No encontro promovido pelo PL, em Brasília, para filiar o presidente e alguns ministros, Bolsonaro, que planejou atentados a bomba a quartéis, apresentou-se como “o capitão do povo”. Reescrever a história é um mero detalhe, recurso comumente usado pelo marketing político para promover os candidatos. Ninguém liga.
Liga para o que o candidato fez, promete e diz. E o que disse Bolsonaro, em mais um ato escancarado de campanha, pode ter agradado aos seus seguidores, mas não lhe assegurou um voto fora da bolha. Quem vota nele continuará votando. Por ora, ele cresce com a volta dos que procuravam um candidato nem-nem.
Os ministros da ala política do governo, que sonham com a reencarnação do Jairzinho Paz e Amor, fantasia vestida por Bolsonaro depois do fracasso do golpe militar de 7 de setembro último, não gostaram quando ele disse que, por vezes, dá um embrulho no seu estômago ter que respeitar a Constituição.
Ao tomar posse, um presidente jura cumprir a Constituição. Bolsonaro jurou, assim como prometeu governar para todos os brasileiros, não só para aqueles que o elegeram. A Constituição pode ser mudada pelo Congresso, mas ela tem dispositivos que não podem ser mudados. São conhecidos como “cláusulas pétreas”.

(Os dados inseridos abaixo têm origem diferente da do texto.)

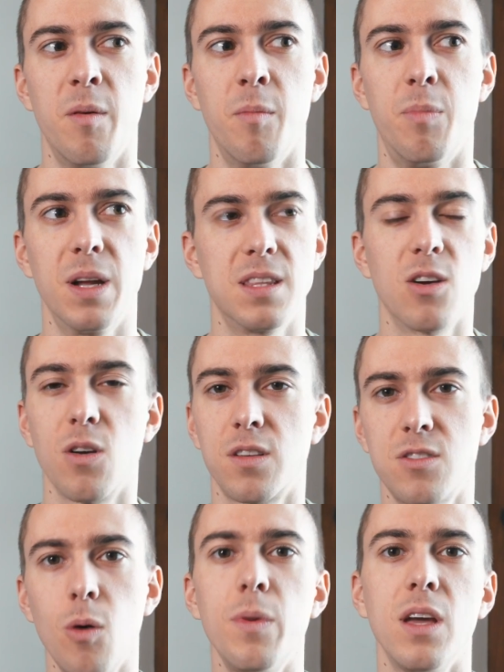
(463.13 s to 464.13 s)
but there are
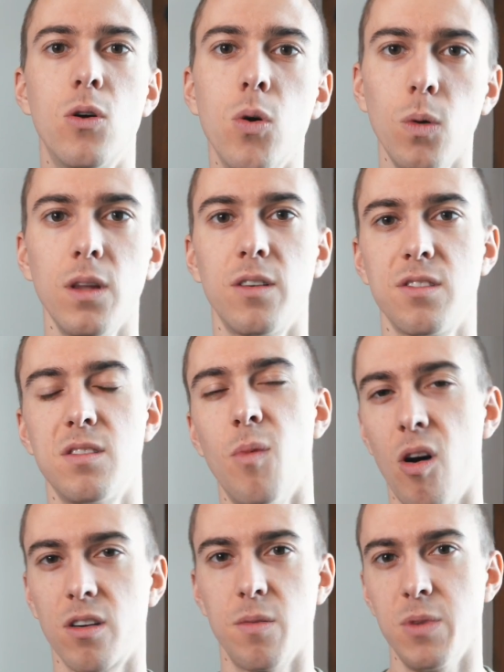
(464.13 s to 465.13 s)
so many cool little
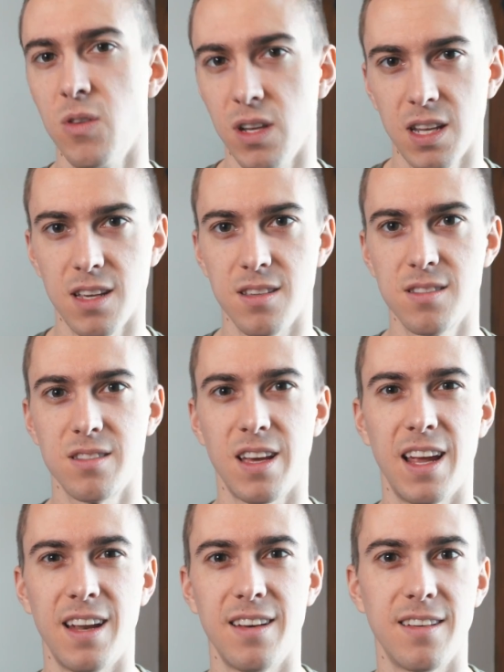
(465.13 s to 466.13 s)
small communities,
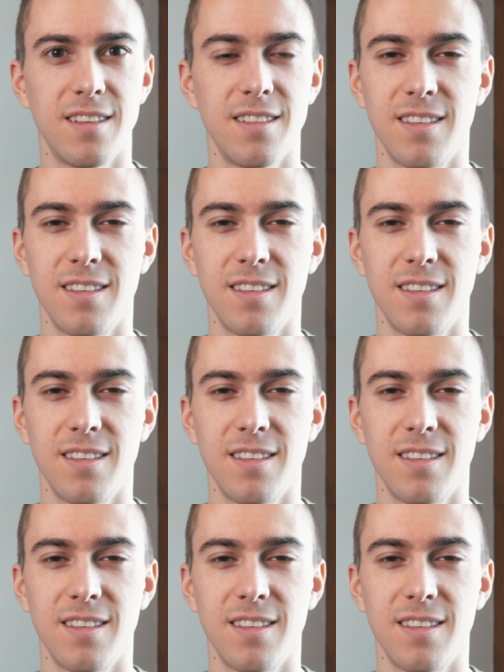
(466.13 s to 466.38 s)
and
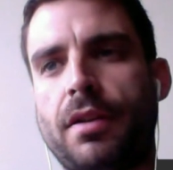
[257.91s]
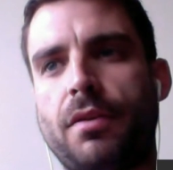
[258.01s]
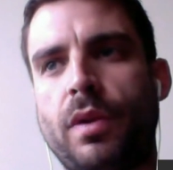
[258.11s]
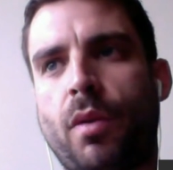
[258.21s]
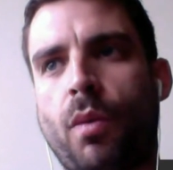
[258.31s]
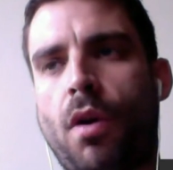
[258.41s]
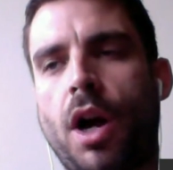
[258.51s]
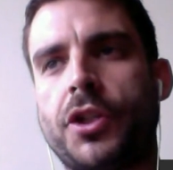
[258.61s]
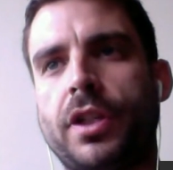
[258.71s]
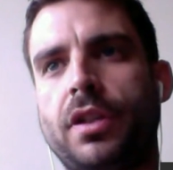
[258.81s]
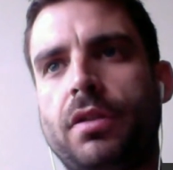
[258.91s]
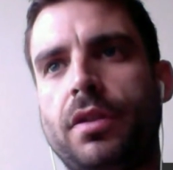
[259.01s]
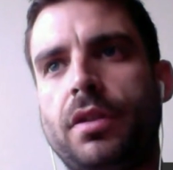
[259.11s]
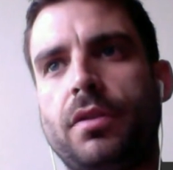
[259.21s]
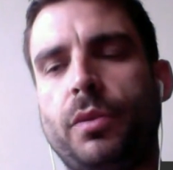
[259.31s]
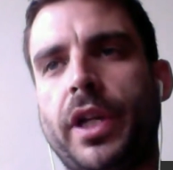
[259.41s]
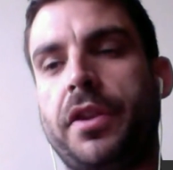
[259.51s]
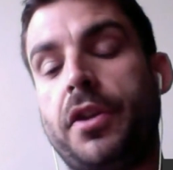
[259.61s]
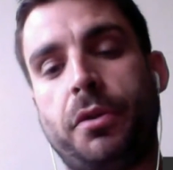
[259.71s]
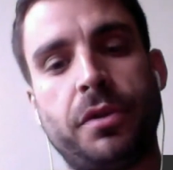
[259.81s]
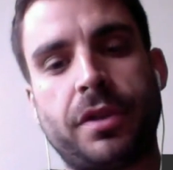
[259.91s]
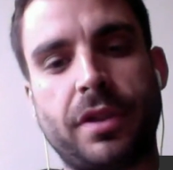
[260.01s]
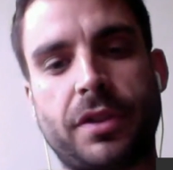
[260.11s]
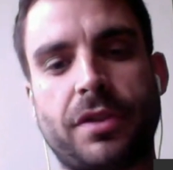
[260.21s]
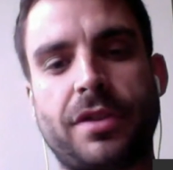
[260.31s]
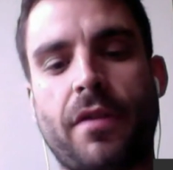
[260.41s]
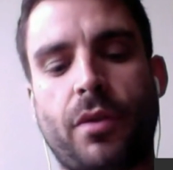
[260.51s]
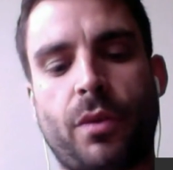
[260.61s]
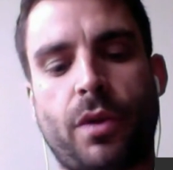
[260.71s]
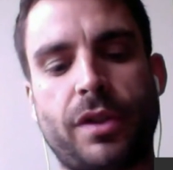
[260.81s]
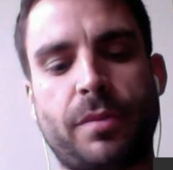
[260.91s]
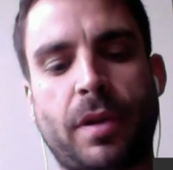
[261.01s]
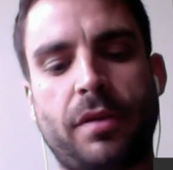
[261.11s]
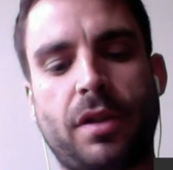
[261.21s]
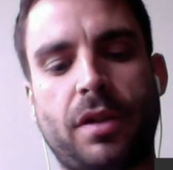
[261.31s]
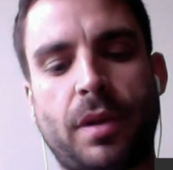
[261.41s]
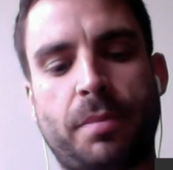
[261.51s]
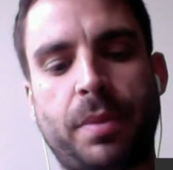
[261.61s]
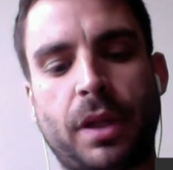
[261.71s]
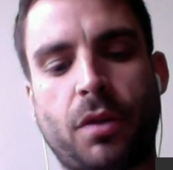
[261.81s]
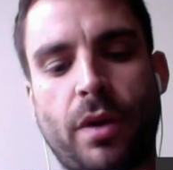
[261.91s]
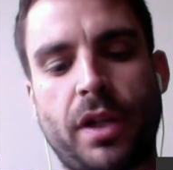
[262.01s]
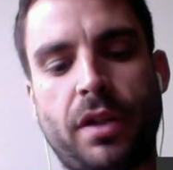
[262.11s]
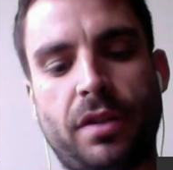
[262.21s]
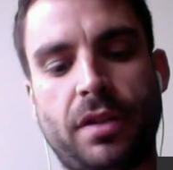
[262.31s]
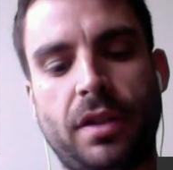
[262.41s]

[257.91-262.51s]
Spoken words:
we were reading the news, just as everyone was, about Bitcoin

Agrupam-se no artigo 60, parágrafo 4, da Constituição. São eles: a forma federativa de Estado; o voto direto, secreto, universal e periódico; a separação e independência dos Três Poderes da República (Executivo, Legislativo e Judiciário); e os direitos e garantias individuais.
Direitos individuais são aqueles que oferecem o básico aos cidadãos, como a liberdade de ir e vir, liberdade de expressão, livre trabalho, saúde e educação. Dá vontade de vomitar ouvir um presidente dizer que a Constituição, às vezes, embrulha o seu estômago. Se a Constituição falasse, talvez dissesse o mesmo dele.
Bolsonaro embrulhou o estômago alheio, mais uma vez, ao não deixar passar a oportunidade de exaltar a memória do seu amigo, o coronel Carlos Alberto Brilhante Ustra, o único militar condenado pela Justiça por tortura de presos políticos à época da ditadura de 64. A presidente Dilma foi torturada por Ustra.
Embrulhou outra vez ao usar de tom belicoso, claramente armamentista, para proclamar:
“[Em defesa da nossa liberdade e da nossa democracia], eu tomarei a decisão contra quem quer que seja. E a certeza do sucesso é que eu tenho um exército do meu lado. E esse exército é composto por cada um de vocês.”
Os militares golpistas de 64 invocaram o direito à liberdade e a democracia ao depor um presidente legitimamente eleito e instalar uma ditadura que durou 21 anos, torturou, matou e instituiu a censura. Bolsonaro não esconde que sente saudades dela. Apenas lamenta que ela tenha matado tão poucos.
Se dependesse unicamente dele, liberdade só haveria a seu favor. Isso novamente ficou demonstrado quando o PL, agora sob sua orientação, e a pretexto de que era propaganda eleitoral antes da hora, tentou calar manifestações políticas de artistas no festival Lollapalooza, realizado em São Paulo.
Foi mais um tiro que Bolsonaro deu no próprio pé. Ele deve detestar o pé. Então, as manifestações se multiplicaram, o público aderiu com entusiasmo, e descobriu-se que o juiz que atendeu sua queixa, proibindo o que não deveria proibir, favoreceu-o há poucos dias ao impedir a remoção de um outdoor com o seu retrato.
Só os ucranianos, às voltas com os russos, ignoram que Bolsonaro está em campanha à reeleição desde o seu primeiro dia de governo, e mais ostensivamente do fim do ano passado para cá. E com todas as despesas pagas pela Presidência da República. O que são as motociatas? E as inaugurações de obras prontas?
É melhor já irem se acostumando os aliados de cabeça fria do presidente: Jairzinho Paz e Amor, invenção do ex-presidente Temer, foi abortado logo depois do seu nascimento. Não tem lugar para ele nos palanques de campanha de Bolsonaro. Tratem, portanto, de apelar a outras mentiras para enganar o povo.